Goff dreaming up new ways to pick your pocket

 

I can’t help thinking Phil Goof’s focus as mayor is somewhat the same as his predecessor’s: picking your pocket for more millions on his pet projects.

Yesterday’s brainfart: dunning tourists while pledging to “peg” rate rises to only 2.5 percent a year. Len Brown pledged the same thing with rates–even the same number—and we saw how well that peg worked, didn’t we.

Given the way rates and debt both exploded under Pants-Down’s round, any pledge to “keep rate increases below inflation” now is like a strangler promising only to suffocate you more slowly. And that’s even if the politician were to keep his promise. (Q: How do you know a politician is lying … )

So I can’t help but think that the touted tourist tax is just a way, just one small way, to help fill the very large pot he needs to gets his own monuments out of the ground (new stadia; new train sets; who the hell knows what else) and pay for his not-inexpensive pledge to raise the wages of most people employed by the council..

The fair city of Sydney has used this ploy for some years to help it pay off the Olympics. The costly event has long gone, but its debts and room-tax remain, raising room rates for everyone who roams there while turning their hosts into tax collectors.

Goof wants to use it, he says, to pay for more tourist promotion – which has as much credibility as that from Brown that the petrol tax he toyed with would help him build more motorways. Goof has plans for his own spend-up, and he needs to fill the pot.
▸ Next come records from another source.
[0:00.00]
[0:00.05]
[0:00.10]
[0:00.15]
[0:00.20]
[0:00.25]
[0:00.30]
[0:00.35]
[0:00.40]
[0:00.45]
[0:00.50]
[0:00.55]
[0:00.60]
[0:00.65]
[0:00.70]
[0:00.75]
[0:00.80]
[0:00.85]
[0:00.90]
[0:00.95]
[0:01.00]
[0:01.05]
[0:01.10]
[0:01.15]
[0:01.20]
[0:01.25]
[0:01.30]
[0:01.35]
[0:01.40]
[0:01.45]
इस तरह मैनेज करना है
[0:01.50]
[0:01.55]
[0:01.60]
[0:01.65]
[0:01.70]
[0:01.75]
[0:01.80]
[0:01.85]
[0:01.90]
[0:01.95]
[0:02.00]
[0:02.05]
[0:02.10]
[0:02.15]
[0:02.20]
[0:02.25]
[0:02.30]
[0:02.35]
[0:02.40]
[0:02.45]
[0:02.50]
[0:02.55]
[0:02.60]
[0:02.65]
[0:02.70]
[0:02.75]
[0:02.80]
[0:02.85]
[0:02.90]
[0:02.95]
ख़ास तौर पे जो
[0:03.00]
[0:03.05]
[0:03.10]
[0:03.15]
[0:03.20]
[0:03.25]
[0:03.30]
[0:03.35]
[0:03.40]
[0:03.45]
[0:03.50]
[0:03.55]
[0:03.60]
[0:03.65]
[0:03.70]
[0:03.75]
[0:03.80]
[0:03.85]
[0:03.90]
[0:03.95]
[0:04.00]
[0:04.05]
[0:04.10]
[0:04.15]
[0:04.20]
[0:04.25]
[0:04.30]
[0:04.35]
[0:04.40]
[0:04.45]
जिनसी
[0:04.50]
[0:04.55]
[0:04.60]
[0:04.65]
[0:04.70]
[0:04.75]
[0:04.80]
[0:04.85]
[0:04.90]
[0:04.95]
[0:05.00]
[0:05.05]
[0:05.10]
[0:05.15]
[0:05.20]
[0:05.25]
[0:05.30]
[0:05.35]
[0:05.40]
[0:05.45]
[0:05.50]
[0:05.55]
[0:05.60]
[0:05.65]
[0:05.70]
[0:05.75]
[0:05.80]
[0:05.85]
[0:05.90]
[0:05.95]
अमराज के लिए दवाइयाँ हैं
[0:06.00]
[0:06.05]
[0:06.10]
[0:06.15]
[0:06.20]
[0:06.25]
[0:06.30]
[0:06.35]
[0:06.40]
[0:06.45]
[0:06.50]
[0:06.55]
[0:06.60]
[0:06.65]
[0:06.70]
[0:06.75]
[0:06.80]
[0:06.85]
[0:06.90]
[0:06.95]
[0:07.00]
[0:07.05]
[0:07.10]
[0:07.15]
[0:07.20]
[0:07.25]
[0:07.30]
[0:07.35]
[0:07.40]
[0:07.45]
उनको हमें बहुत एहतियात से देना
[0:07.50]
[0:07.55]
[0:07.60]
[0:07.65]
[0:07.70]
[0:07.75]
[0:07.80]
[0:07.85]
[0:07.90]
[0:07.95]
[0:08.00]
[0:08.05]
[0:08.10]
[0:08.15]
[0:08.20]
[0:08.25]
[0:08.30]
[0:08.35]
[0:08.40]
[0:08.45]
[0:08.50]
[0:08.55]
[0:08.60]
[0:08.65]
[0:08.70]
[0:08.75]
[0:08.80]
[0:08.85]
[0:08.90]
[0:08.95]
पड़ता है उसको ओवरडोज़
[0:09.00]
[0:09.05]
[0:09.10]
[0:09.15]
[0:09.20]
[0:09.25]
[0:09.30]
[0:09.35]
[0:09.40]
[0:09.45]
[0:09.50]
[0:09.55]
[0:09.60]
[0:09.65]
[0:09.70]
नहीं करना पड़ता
Notice that in addition to this touted tax he’s already flagged both a petrol tax and a tax on “large-scale developments” that are increasingly struggling to get off the ground financially – both of these to be paid in the end by you and I [UPDATE: Plus he’s “bidding for a significant share of the Government’s Housing Infrastructure Fund.”] To paraphrase a popular line, a room tax here, a petrol tax there, and several other taxes later like it and sooner or later you’re talking real money. Brown raised debt and core rates to pay for his projects; Goof hopes to get these and several other taxes off the ground to pretend he’s kept a core pledge – but of what worth is it that rates themselves rise at 2.5% if a score of new taxes is added to the amount we pay to his Grey Ones.

And who really believes he won’t keep raising that rates bill anyway.